Records contained in a dataset:
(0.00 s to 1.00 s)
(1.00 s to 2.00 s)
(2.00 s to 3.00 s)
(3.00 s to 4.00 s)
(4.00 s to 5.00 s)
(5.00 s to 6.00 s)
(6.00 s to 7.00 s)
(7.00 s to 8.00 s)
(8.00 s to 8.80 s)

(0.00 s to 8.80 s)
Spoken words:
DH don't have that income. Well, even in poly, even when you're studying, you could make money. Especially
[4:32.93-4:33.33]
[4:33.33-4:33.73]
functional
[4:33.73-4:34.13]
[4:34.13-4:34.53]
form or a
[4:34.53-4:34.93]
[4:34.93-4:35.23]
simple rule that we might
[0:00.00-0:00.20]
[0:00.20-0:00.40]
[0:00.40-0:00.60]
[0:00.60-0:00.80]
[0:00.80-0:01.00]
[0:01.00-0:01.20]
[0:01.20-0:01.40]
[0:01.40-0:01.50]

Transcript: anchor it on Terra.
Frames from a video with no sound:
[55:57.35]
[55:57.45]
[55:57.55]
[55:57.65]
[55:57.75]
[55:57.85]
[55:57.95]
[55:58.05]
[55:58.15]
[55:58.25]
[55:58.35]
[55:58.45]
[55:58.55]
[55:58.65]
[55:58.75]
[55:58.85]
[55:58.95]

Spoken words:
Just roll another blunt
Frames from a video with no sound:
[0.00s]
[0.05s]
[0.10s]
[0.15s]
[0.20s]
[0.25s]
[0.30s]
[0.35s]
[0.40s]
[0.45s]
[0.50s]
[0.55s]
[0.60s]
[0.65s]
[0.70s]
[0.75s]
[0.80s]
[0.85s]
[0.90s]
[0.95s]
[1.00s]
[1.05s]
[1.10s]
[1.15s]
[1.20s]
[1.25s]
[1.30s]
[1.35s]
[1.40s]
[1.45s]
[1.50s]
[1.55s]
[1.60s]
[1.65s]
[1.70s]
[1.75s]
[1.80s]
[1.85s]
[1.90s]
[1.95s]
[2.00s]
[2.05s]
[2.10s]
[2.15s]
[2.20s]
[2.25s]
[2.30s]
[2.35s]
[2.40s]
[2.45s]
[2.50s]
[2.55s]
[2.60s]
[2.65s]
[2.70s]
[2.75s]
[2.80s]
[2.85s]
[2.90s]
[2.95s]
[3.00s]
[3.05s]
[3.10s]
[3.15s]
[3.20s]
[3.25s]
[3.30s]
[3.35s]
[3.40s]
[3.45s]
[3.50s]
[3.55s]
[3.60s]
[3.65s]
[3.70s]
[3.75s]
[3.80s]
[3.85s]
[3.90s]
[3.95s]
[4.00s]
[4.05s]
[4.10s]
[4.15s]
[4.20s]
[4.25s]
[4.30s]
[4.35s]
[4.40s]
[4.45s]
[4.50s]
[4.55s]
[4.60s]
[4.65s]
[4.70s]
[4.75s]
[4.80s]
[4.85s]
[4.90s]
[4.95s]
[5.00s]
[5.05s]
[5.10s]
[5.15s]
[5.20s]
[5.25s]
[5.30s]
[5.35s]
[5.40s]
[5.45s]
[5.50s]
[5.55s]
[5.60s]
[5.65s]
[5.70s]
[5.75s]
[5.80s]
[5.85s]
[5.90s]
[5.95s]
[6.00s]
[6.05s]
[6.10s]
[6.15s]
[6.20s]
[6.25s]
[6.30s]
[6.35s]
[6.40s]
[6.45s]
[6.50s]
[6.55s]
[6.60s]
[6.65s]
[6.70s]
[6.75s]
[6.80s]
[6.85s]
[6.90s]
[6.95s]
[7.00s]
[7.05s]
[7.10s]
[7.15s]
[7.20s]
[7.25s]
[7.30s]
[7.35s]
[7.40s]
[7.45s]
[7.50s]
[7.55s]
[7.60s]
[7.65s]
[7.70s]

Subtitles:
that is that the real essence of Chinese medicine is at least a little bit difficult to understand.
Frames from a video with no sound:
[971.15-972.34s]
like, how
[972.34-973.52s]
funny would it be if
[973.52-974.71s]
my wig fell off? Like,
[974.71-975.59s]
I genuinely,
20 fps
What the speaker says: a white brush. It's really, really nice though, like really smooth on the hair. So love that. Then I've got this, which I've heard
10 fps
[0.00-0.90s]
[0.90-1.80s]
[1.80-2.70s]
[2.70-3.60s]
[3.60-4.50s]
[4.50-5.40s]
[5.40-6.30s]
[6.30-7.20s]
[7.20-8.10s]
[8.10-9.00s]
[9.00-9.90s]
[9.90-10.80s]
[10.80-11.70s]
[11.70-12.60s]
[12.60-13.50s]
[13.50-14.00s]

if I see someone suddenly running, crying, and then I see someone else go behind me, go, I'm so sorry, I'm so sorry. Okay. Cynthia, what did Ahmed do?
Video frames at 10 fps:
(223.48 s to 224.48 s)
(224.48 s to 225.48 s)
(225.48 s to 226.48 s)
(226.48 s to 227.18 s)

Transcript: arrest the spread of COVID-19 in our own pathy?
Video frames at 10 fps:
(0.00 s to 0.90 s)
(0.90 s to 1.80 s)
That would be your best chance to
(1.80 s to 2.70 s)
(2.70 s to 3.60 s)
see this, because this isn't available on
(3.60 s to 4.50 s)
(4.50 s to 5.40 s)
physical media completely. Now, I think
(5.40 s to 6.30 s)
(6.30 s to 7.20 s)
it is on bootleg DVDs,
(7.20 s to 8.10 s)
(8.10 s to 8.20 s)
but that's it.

● **Exercise objective**
Only the lines above from the line with "[0.90-1.80s]" to the line with "(3.60 s to 4.50 s)", those two lines included, should be reproduced exactly.

● **Exercise solution**
[0.90-1.80s]
[1.80-2.70s]
[2.70-3.60s]
[3.60-4.50s]
[4.50-5.40s]
[5.40-6.30s]
[6.30-7.20s]
[7.20-8.10s]
[8.10-9.00s]
[9.00-9.90s]
[9.90-10.80s]
[10.80-11.70s]
[11.70-12.60s]
[12.60-13.50s]
[13.50-14.00s]

if I see someone suddenly running, crying, and then I see someone else go behind me, go, I'm so sorry, I'm so sorry. Okay. Cynthia, what did Ahmed do?
Video frames at 10 fps:
(223.48 s to 224.48 s)
(224.48 s to 225.48 s)
(225.48 s to 226.48 s)
(226.48 s to 227.18 s)

Transcript: arrest the spread of COVID-19 in our own pathy?
Video frames at 10 fps:
(0.00 s to 0.90 s)
(0.90 s to 1.80 s)
That would be your best chance to
(1.80 s to 2.70 s)
(2.70 s to 3.60 s)
see this, because this isn't available on
(3.60 s to 4.50 s)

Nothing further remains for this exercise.